(Beginning of RECORDS FOR THIS EXERCISE)

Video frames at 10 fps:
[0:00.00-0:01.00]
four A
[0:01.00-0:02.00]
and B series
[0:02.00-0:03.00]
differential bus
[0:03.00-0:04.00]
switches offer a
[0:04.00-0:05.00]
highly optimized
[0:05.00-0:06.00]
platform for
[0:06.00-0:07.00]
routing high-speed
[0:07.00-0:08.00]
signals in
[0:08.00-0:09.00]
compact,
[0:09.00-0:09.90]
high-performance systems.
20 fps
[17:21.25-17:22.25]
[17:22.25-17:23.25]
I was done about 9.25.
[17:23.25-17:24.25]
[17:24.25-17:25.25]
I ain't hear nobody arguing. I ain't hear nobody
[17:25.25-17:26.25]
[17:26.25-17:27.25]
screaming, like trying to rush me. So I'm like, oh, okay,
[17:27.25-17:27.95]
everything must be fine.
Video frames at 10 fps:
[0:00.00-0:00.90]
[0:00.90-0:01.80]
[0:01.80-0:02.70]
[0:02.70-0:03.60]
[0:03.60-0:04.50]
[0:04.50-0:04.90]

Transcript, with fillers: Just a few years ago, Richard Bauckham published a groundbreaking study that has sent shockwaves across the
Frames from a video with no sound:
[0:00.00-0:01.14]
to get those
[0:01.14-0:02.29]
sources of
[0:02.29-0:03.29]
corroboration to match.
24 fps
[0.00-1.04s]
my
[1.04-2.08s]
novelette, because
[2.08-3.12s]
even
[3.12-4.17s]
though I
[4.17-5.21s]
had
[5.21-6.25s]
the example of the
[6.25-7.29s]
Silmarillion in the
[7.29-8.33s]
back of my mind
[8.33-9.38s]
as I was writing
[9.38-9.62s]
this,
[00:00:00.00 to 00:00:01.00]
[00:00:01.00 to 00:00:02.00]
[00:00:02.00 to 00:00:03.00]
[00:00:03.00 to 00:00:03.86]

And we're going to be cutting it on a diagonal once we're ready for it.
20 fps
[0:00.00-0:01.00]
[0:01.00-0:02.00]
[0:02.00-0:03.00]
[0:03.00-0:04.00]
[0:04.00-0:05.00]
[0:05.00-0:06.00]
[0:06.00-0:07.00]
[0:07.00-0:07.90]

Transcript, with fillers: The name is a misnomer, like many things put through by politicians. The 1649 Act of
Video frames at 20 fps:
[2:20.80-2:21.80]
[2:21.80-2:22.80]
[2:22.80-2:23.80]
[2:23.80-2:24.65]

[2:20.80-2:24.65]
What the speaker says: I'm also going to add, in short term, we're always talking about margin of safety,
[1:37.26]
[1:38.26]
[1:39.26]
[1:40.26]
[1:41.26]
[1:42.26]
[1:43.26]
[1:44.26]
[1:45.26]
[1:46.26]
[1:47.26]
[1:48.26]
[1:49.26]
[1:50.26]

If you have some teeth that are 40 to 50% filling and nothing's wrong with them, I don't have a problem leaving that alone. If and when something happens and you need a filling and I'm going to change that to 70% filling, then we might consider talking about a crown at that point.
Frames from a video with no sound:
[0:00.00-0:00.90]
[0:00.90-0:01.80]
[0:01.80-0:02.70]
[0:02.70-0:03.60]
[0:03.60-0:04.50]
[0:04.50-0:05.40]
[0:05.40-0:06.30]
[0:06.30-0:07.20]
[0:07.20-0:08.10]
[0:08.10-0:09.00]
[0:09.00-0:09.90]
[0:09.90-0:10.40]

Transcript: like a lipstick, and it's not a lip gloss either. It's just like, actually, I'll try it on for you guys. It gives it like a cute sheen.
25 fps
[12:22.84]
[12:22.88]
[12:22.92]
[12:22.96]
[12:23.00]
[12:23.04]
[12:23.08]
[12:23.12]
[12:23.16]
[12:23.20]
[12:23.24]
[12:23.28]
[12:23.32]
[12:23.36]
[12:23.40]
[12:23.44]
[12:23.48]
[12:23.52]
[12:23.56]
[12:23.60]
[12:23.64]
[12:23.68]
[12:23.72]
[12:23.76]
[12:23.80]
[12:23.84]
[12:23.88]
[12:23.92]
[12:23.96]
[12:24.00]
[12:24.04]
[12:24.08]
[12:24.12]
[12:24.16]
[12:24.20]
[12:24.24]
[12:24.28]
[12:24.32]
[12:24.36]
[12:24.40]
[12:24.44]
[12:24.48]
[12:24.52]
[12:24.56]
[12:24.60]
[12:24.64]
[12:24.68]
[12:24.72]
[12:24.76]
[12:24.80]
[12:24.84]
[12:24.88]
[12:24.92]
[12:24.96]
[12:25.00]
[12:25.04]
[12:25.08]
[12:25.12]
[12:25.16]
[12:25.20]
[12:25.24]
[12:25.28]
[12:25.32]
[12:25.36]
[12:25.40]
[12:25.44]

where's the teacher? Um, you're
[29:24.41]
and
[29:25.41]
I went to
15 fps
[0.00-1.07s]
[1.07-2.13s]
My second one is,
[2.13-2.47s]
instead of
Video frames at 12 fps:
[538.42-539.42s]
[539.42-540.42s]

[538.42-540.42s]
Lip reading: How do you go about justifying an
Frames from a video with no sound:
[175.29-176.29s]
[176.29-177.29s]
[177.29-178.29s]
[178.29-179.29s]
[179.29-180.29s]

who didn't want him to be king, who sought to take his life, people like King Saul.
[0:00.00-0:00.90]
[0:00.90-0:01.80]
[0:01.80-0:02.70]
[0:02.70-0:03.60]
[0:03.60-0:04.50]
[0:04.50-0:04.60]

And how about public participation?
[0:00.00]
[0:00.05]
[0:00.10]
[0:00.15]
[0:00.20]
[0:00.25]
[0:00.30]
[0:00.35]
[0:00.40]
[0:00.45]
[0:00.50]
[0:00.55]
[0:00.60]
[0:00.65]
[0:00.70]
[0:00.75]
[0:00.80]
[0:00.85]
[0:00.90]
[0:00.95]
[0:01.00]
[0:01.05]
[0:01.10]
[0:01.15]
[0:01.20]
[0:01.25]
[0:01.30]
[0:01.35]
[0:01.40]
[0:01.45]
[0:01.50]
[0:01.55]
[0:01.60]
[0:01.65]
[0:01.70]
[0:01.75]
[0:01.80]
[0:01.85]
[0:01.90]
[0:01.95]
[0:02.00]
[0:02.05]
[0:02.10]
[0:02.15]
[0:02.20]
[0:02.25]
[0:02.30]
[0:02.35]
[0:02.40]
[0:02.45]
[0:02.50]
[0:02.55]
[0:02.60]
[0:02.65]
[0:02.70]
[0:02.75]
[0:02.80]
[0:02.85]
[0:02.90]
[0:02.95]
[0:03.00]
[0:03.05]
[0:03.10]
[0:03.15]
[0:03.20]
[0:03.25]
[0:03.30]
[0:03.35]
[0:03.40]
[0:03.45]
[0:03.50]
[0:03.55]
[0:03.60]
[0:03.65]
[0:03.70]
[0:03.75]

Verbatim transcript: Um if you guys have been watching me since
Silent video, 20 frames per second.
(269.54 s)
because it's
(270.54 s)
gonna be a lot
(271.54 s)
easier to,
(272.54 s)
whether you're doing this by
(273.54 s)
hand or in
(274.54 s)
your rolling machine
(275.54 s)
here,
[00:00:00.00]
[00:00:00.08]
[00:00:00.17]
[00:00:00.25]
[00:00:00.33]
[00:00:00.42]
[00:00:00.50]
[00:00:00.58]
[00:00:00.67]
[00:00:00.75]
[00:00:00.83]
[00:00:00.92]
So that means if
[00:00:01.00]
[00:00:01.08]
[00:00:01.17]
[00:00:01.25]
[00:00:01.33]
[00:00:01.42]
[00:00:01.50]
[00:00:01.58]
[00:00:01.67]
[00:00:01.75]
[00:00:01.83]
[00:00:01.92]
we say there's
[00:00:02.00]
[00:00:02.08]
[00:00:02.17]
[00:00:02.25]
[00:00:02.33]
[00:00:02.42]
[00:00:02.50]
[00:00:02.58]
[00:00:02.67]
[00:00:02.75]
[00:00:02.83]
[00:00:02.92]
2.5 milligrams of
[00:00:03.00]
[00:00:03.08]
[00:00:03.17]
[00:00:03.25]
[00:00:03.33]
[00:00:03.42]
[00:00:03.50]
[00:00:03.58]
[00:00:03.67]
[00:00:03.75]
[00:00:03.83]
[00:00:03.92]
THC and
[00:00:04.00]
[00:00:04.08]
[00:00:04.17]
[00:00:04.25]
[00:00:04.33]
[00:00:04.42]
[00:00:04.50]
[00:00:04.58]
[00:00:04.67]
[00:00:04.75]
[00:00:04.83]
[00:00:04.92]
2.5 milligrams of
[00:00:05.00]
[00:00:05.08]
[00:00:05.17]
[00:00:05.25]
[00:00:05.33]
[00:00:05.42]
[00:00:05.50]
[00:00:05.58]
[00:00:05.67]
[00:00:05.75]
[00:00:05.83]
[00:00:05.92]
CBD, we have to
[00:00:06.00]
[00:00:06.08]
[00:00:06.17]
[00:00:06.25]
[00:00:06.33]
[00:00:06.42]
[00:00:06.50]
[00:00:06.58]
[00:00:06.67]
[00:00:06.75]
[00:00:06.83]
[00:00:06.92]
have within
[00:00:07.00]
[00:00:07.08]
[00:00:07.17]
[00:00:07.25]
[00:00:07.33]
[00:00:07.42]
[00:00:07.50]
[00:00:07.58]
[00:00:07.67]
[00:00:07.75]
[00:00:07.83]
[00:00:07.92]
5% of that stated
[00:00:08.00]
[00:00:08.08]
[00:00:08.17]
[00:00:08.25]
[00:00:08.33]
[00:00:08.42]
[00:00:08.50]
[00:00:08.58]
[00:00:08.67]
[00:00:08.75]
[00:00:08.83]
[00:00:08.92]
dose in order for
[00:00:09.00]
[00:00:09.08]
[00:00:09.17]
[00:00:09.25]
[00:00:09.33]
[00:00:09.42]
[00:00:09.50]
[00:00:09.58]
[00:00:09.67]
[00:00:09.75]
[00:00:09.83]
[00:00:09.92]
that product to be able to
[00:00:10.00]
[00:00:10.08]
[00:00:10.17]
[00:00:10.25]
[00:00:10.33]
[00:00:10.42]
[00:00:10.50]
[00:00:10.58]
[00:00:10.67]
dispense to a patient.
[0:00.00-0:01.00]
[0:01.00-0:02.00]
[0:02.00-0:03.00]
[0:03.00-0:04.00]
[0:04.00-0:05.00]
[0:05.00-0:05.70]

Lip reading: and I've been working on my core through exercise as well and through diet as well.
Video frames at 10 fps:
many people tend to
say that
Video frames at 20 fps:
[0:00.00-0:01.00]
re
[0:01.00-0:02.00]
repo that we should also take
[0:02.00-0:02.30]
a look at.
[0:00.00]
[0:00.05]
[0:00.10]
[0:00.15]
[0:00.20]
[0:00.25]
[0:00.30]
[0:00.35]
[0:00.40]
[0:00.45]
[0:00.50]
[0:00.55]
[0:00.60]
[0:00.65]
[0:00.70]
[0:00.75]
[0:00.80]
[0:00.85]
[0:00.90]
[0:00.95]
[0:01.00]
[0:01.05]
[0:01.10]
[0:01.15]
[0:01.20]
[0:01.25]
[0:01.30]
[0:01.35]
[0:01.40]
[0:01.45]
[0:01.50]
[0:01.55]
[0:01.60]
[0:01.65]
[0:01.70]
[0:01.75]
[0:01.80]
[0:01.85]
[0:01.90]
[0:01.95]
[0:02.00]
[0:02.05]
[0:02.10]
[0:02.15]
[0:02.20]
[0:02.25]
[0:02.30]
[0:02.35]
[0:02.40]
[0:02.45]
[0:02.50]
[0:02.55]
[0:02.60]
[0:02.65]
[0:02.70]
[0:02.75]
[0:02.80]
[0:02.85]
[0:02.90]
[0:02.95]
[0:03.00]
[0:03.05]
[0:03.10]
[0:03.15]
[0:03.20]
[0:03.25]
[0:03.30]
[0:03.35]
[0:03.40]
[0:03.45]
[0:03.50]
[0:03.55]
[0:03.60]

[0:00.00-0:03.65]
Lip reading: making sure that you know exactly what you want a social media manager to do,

(End of RECORDS FOR THIS EXERCISE)

# WORK ORDER
In the material above, find each line containing the word "reading" and copy it.

# SOLUTION FOR THIS TASK
Lip reading: How do you go about justifying an
Lip reading: and I've been working on my core through exercise as well and through diet as well.
Lip reading: making sure that you know exactly what you want a social media manager to do,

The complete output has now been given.